# Keeping flies in rotation



## J.mena (Oct 2, 2017)

So I've been doing a ton of research and can't come up with a definitive answer. I'm trying to find the best rotation for keeping bb and house flies as feeders. 

I have an orchid, 2 budwings, 2 spiny flower, and a local stagmomantis limbata female. I ordered house fly and bb fly pupae. All are hatching and buzzing around. I usually feed everyday or every other day. So I need a few live ones available at all times. Although I get the feeling I am wasting flies by hatching them all at once. I feed them yen's special blend and mist them lightly. It's been less than a week and I can see deaths in the jars. So my feeding schedule is sloppy. 

How do you keep fresh flies on rotation while also being efficient? Saving some for later. I don't want to buy 100 pupae if the mantids can only eat 30 of them. Before the batch dies. I'll buy whatever contraptions I need upfront. I just want it to be cost effective in the long run. Get a nice schedule going and maximizing the feeders. 

The only adult I have is the limbata. All the rest are L3/L4. So they are not eating mass amounts of flies.


----------



## Connor (Oct 2, 2017)

Don't hatch all the flies at once and instead only hatch as many as you need at the time.
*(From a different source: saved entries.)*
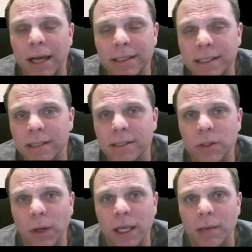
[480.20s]
ideal
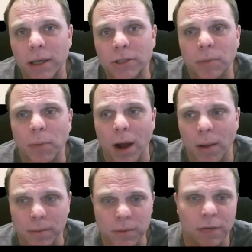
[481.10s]
stoichiometric
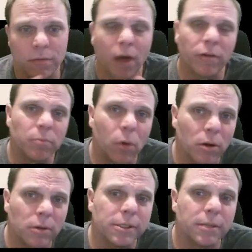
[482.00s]
problems involving
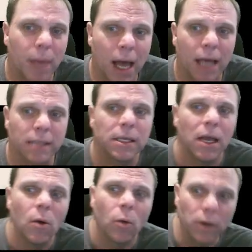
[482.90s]
moles, mass,
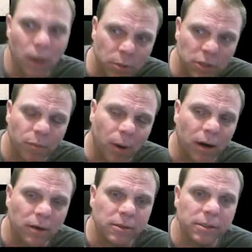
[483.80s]
or numbers of
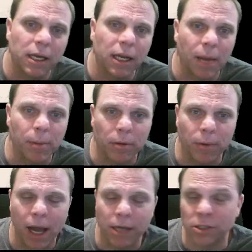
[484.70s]
particles in a chemical
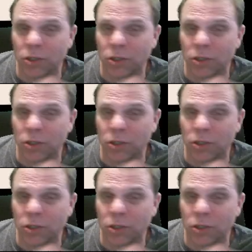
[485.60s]
reaction.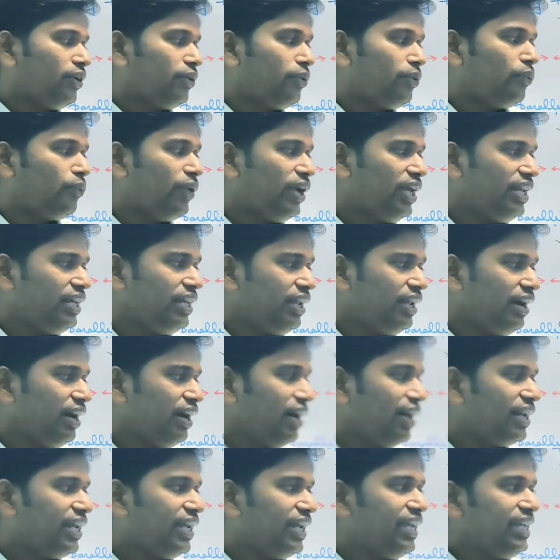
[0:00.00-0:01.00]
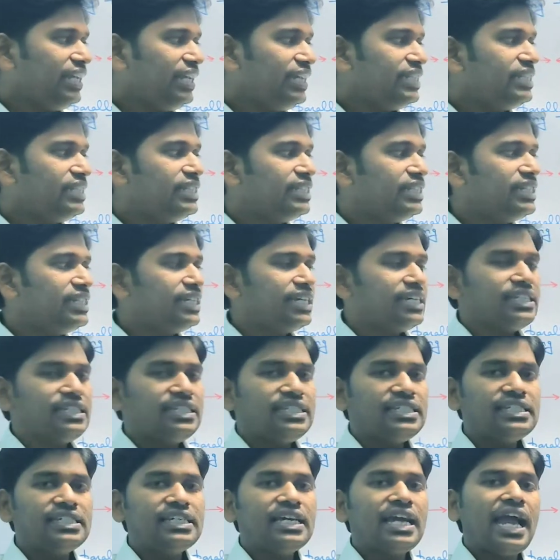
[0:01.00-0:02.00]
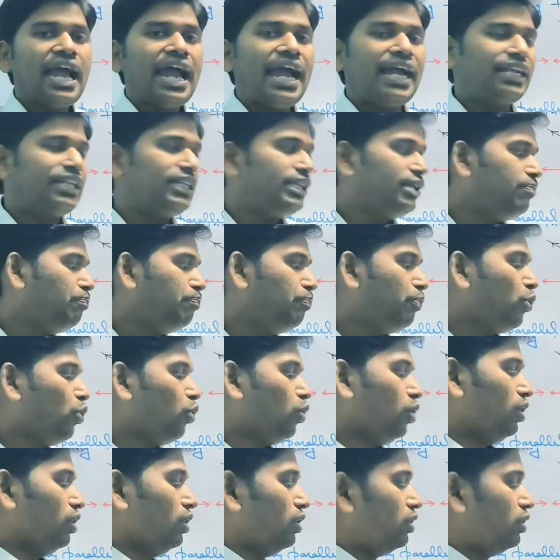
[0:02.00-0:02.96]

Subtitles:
when a ray incident at the pole,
If you store the pupae in the fridge they won't hatch and will last a couple weeks.


----------



## J.mena (Oct 2, 2017)

My problem is sometimes it takes days for them to hatch or they don't hatch in the amount I need. So for the mantids I have. I need 21 bb flies and about 70 house flies per week. I also want to keep shipping down. At usually a $10 shipping cost each time the flies can add up fast. 

So I need some way to keep about 100 flies alive per week. Have some on standby, but also a fresh source. Without getting deliveries every week


----------



## Connor (Oct 2, 2017)

Houseflies tend to cause trouble and don't last long so for most species I skipped house and went straight to bbs. I get like 400 for 6 dollars(shipping kills me too) and put straight in the fridge and take a few out each day and let them hatch. But I actually learned a better method on accident. I had accidentally left the little thing of pupae out, causing a bunch to hatch. But for some reason they stay alive longer in the fridge as just hatchlings and stay small without growing wings since they are so packed. Then when I take them out of the fridge there are plenty that are hatched and small like a housefly. These are just my thoughts. P.S. haven't ordered bb flies in 3 weeks now!


----------



## hibiscusmile (Oct 3, 2017)

yea, letting them hatch and putting in fridge they last a good week or so, i do it everyday.


----------



## Sarah K (Oct 3, 2017)

I would say you should figure out how many blue bottle flies you want to feed out to your mantises each day, and each day, take just that many out to hatch. While you wait a few days for the first daily batch to hatch, continue to feed all the extra ones you have hatched already. It will take a few days to catch up, but eventually,  you will have just the right amount of fresh flies hatching everyday to feed your mantises for the day!


----------



## J.mena (Oct 3, 2017)

Ok guys thanks for the help. I just reordered some flies. Going to try what you guys mentioned. 

Say have you guys ever tried to catch flies from outside? Maybe some kind of live trap you can throw in the fridge when you want to feed.


----------



## Kermit (Oct 3, 2017)

I pour a certain amount into a separate container.

Keep the rest in the fridge.

Leave the small batch out for a couple of days. Once they start hatching put that small batch immediately in the fridge until you are ready to feed. When you take the small batch out to feed the flies will be very sluggish making it easy to sprinkle out what you need without escapees. Many of the pupae will still not have hatched , but are closer because you originally left the smaller batch out.  As you use the hatched flies, others will emerge by just leaving the container out for an hour or more.

Then just repeat and put in fridge to store and or slow their metabolism.

Once the smaller batch is used up, empty and replace with another small batch from the main container.

I actually will have a couple of smaller batches going at the same time in separate containers and it works even better.

Last trick: Ive designed a dispenser that allows for separation of the pupae shells from the flies, so you easy can feed while not dumping a mess of shells into the container.

If you want more information, PM me and we can work something out ?


----------



## Ocelotbren (Oct 3, 2017)

Fly traps are definitely an option too.  I used this design:



It works pretty well, although I seem to have problems with consistency due to changing weather because sometimes I have too many flies and other times none at all.  So I've still had to buy pupae here and there through the summer to supplement.

Whatever you decide, good luck!


----------



## J.mena (Oct 4, 2017)

Thank you all again. The fly trapper is a good option. Going to try and rotate pupae first. I'll contact Kermit if I have any issues. Thank you for offering to help me out too Kermit


----------